Paix liturgique – Une dernière question : quel conseil donneriez-vous à un jeune homme qui se sent attiré par le sacerdoce ou par la vie religieuse ?

Père Reginald De Four – Je lui donnerais 7 conseils :

1) Trouvez et choisissez un directeur spirituel.

2) Cultivez une profonde dévotion à Notre-Dame.

3) Passez au moins une heure chaque jour devant le Saint Sacrement.

4) Formez une vie de prière personnelle solide et continue et une vie de prière liturgique publique.

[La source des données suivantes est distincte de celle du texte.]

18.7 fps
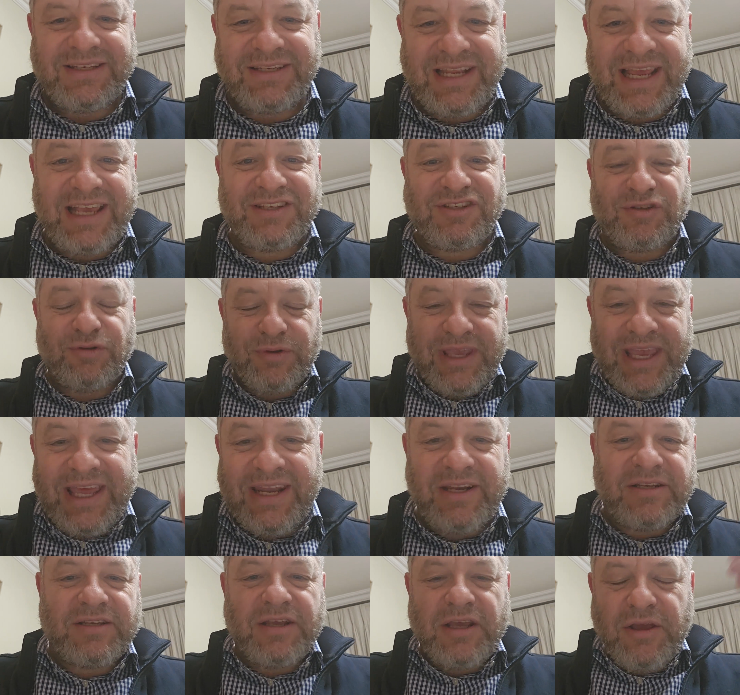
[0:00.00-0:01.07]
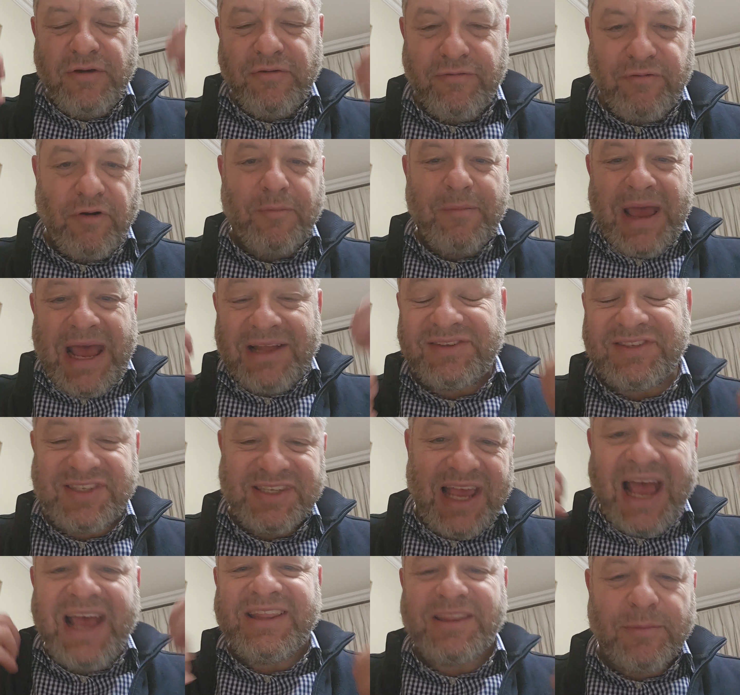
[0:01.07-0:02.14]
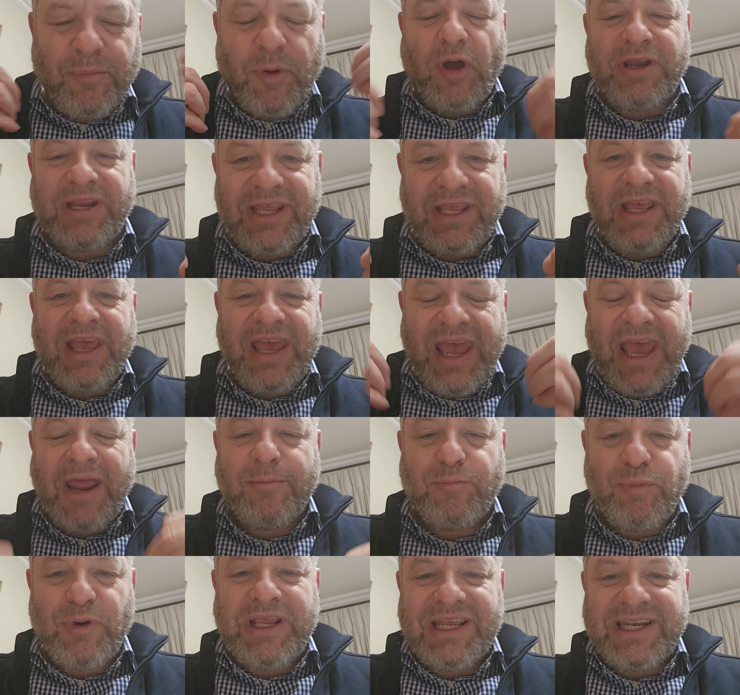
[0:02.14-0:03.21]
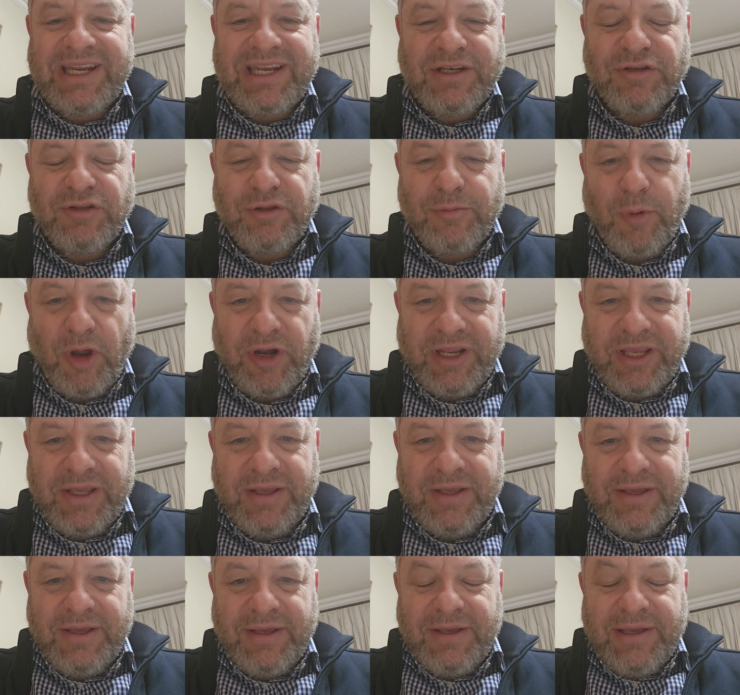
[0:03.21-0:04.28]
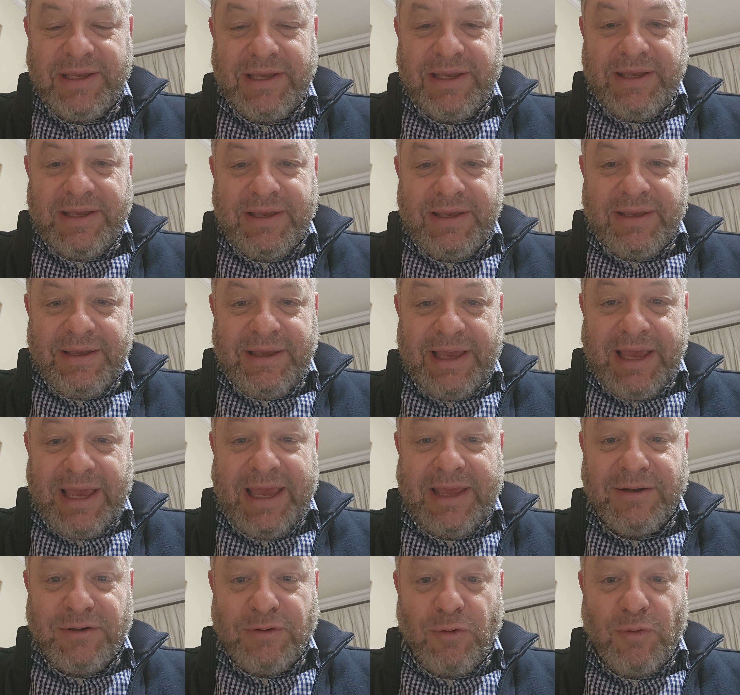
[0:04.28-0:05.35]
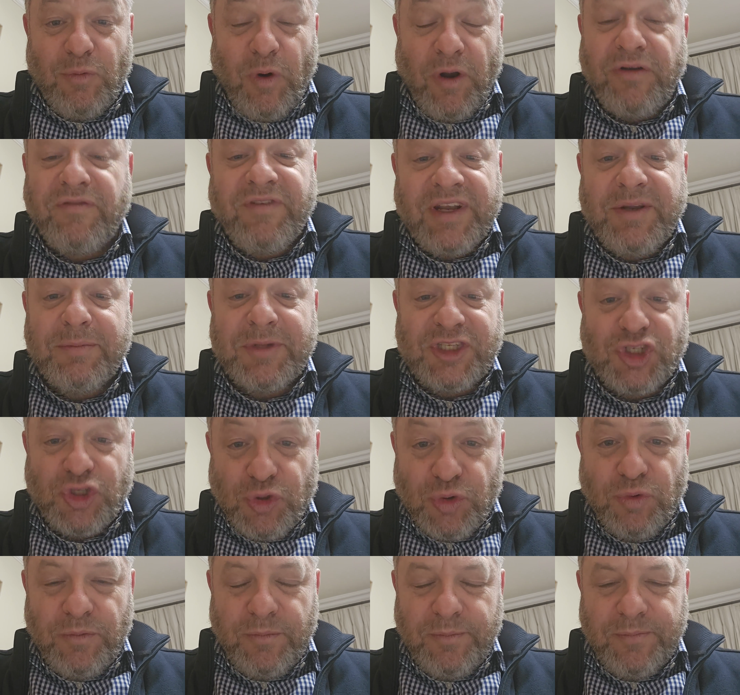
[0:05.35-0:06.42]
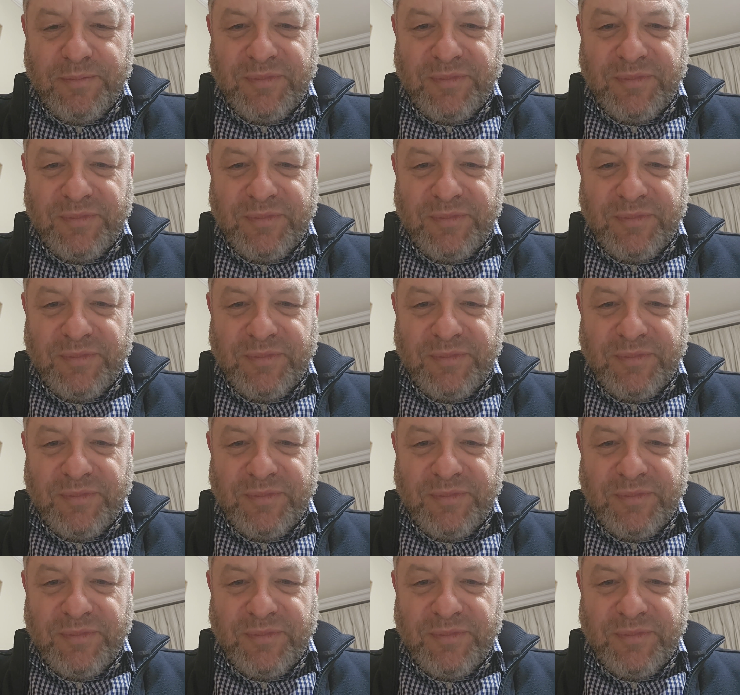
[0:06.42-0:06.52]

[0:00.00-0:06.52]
It has to get it from outside the body and bring it into the body. And what do vitamins do?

Personnelle : chapelet quotidien, jeûne et abstinence, lecture spirituelle, méditation, autres prières de dévotion personnelles privées, dévotion aux saints et aux anges et utilisation des sacramentaux, pratique des œuvres spirituelles et corporelles de miséricorde, etc. Publique : assister fréquemment à la sainte messe, prier le chapelet ou l'office divin en commun avec les autres, heure sainte, confession fréquente, chemin de croix, processions, retraites etc.

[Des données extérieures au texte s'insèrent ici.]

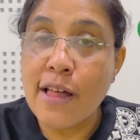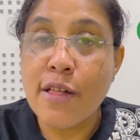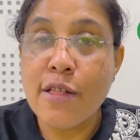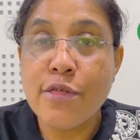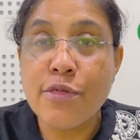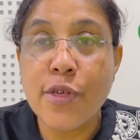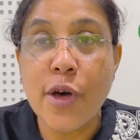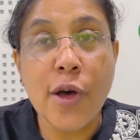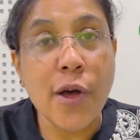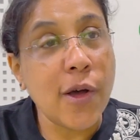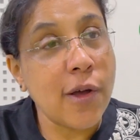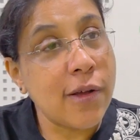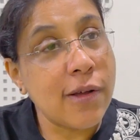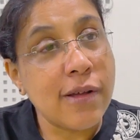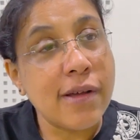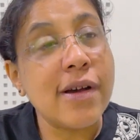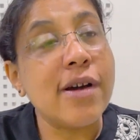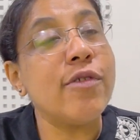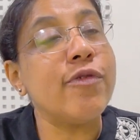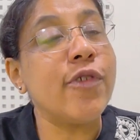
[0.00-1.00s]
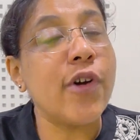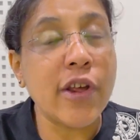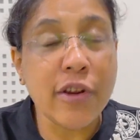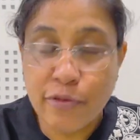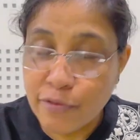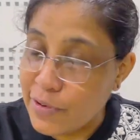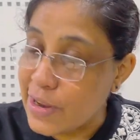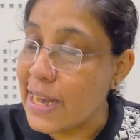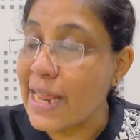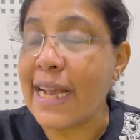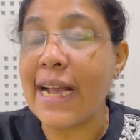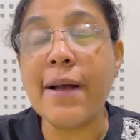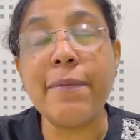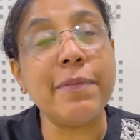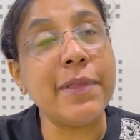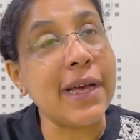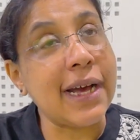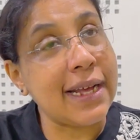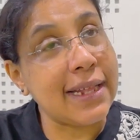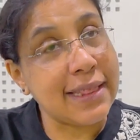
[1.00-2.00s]
So for filling
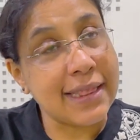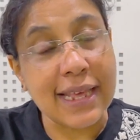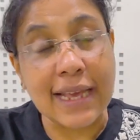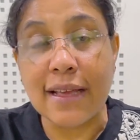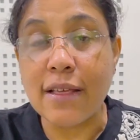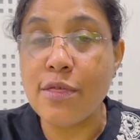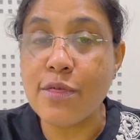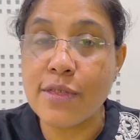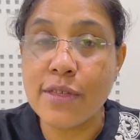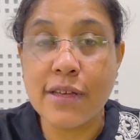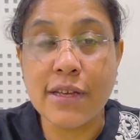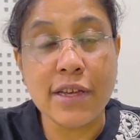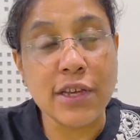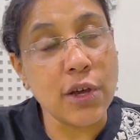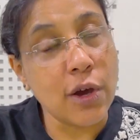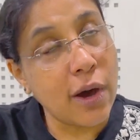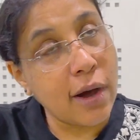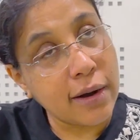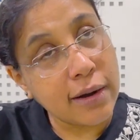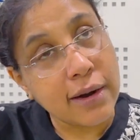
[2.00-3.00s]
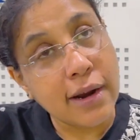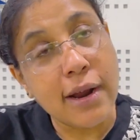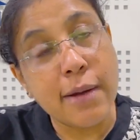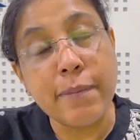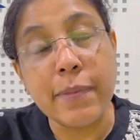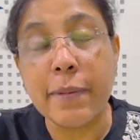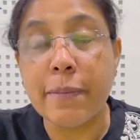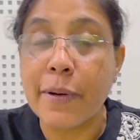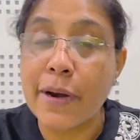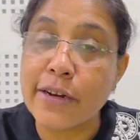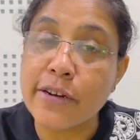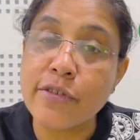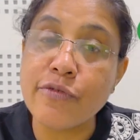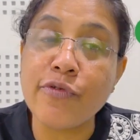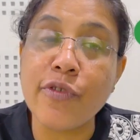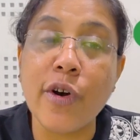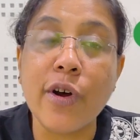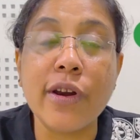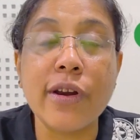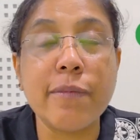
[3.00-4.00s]
up the things, your preparation
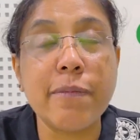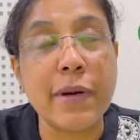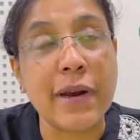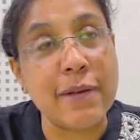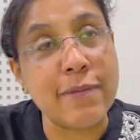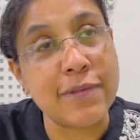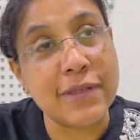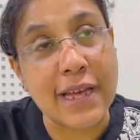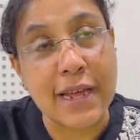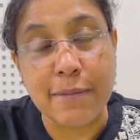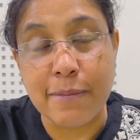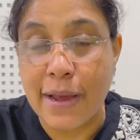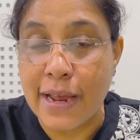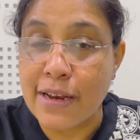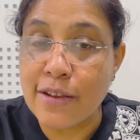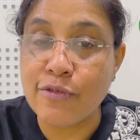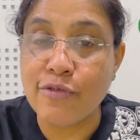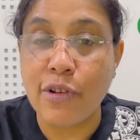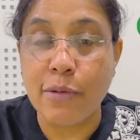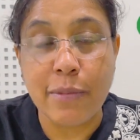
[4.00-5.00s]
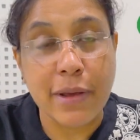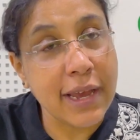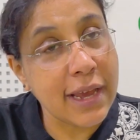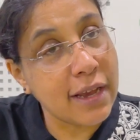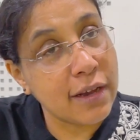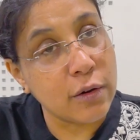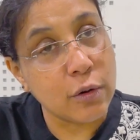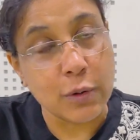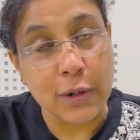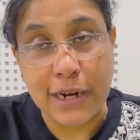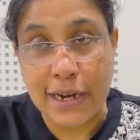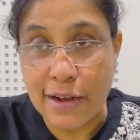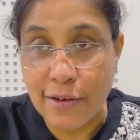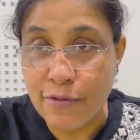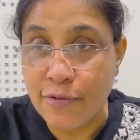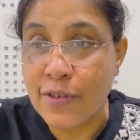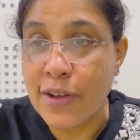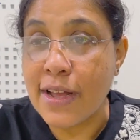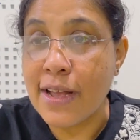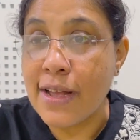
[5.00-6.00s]
for prelims and mains will be good
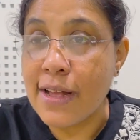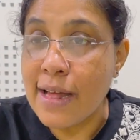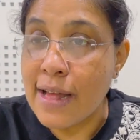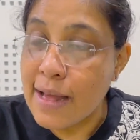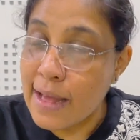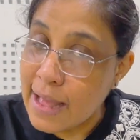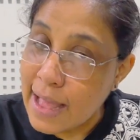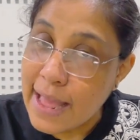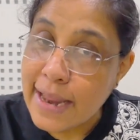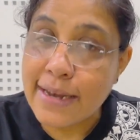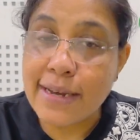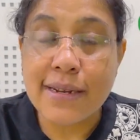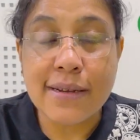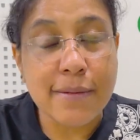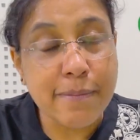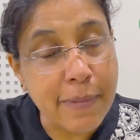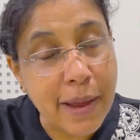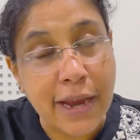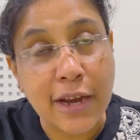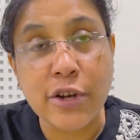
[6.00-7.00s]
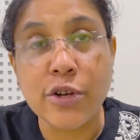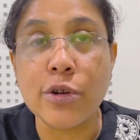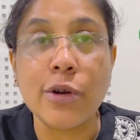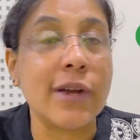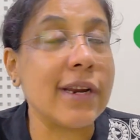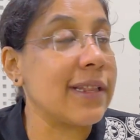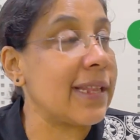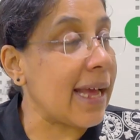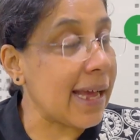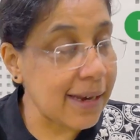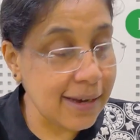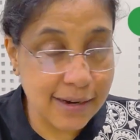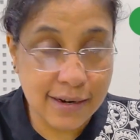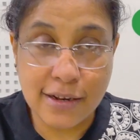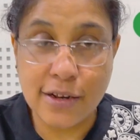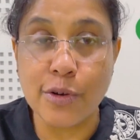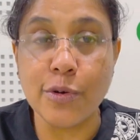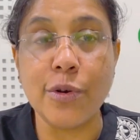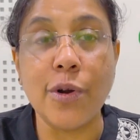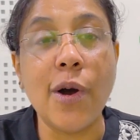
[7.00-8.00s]
enough, and make sure that
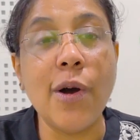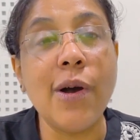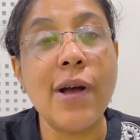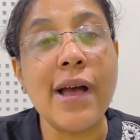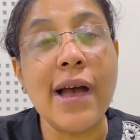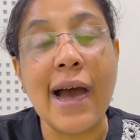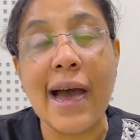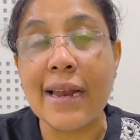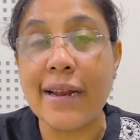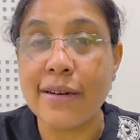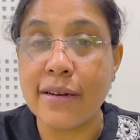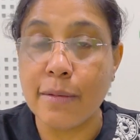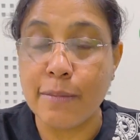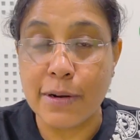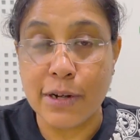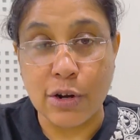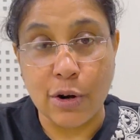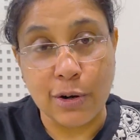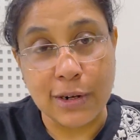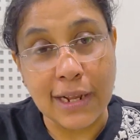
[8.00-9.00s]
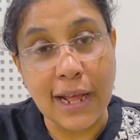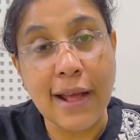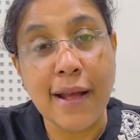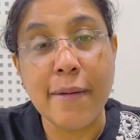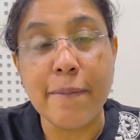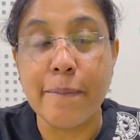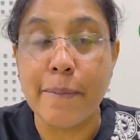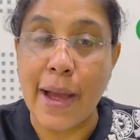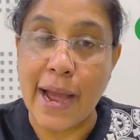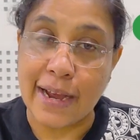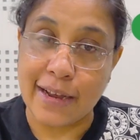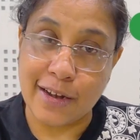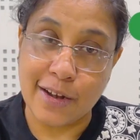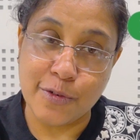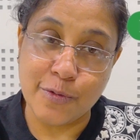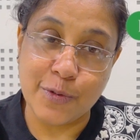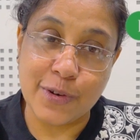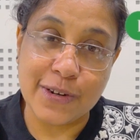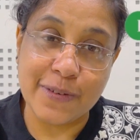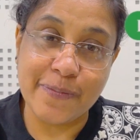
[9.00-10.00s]
you know a little bit on the
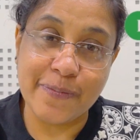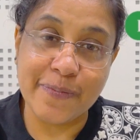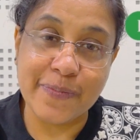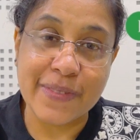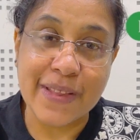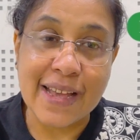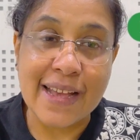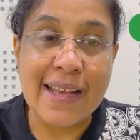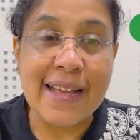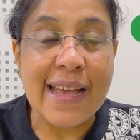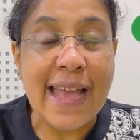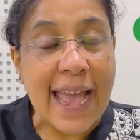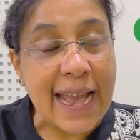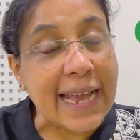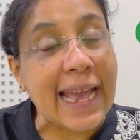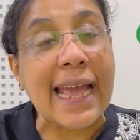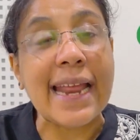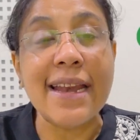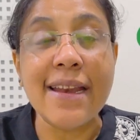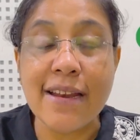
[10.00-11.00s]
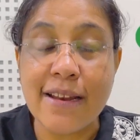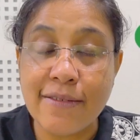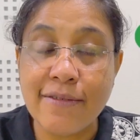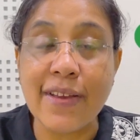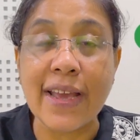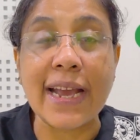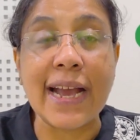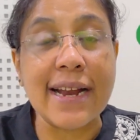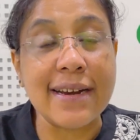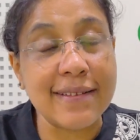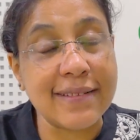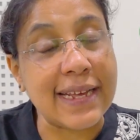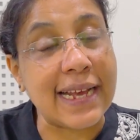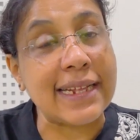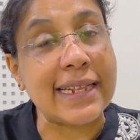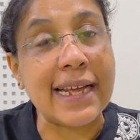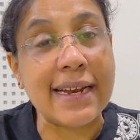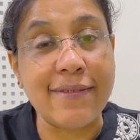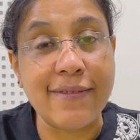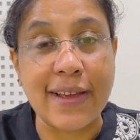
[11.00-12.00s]
background. Again, we can't say
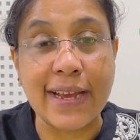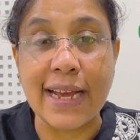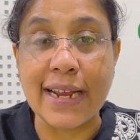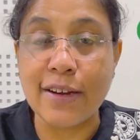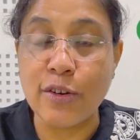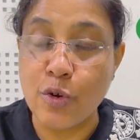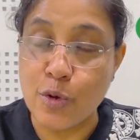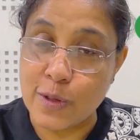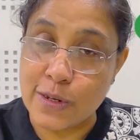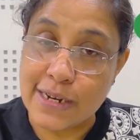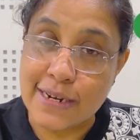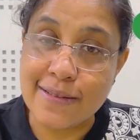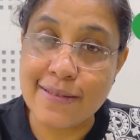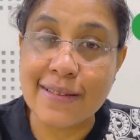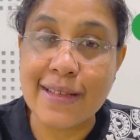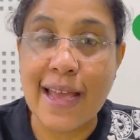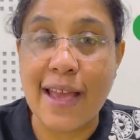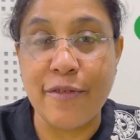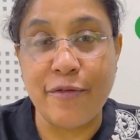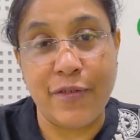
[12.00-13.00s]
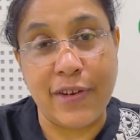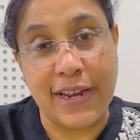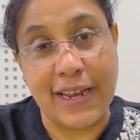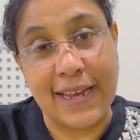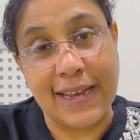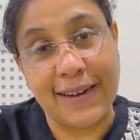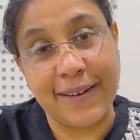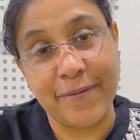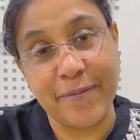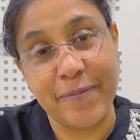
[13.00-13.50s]
that we get questions every year.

5) Maintenez un mode de vie sain en mangeant sainement et en ayant un régime quotidien d'exercice physique, de corvées et de loisirs. Cultiver également des relations saines avec les amis, les connaissances et la famille.

6) Continuez à étudier, lire et écouter. Apprendre et réapprendre et désapprendre si nécessaire.

7) Avoir un programme, une  routine quotidienne,  hebdomadaire et  mensuelle englobant les points susmentionnés.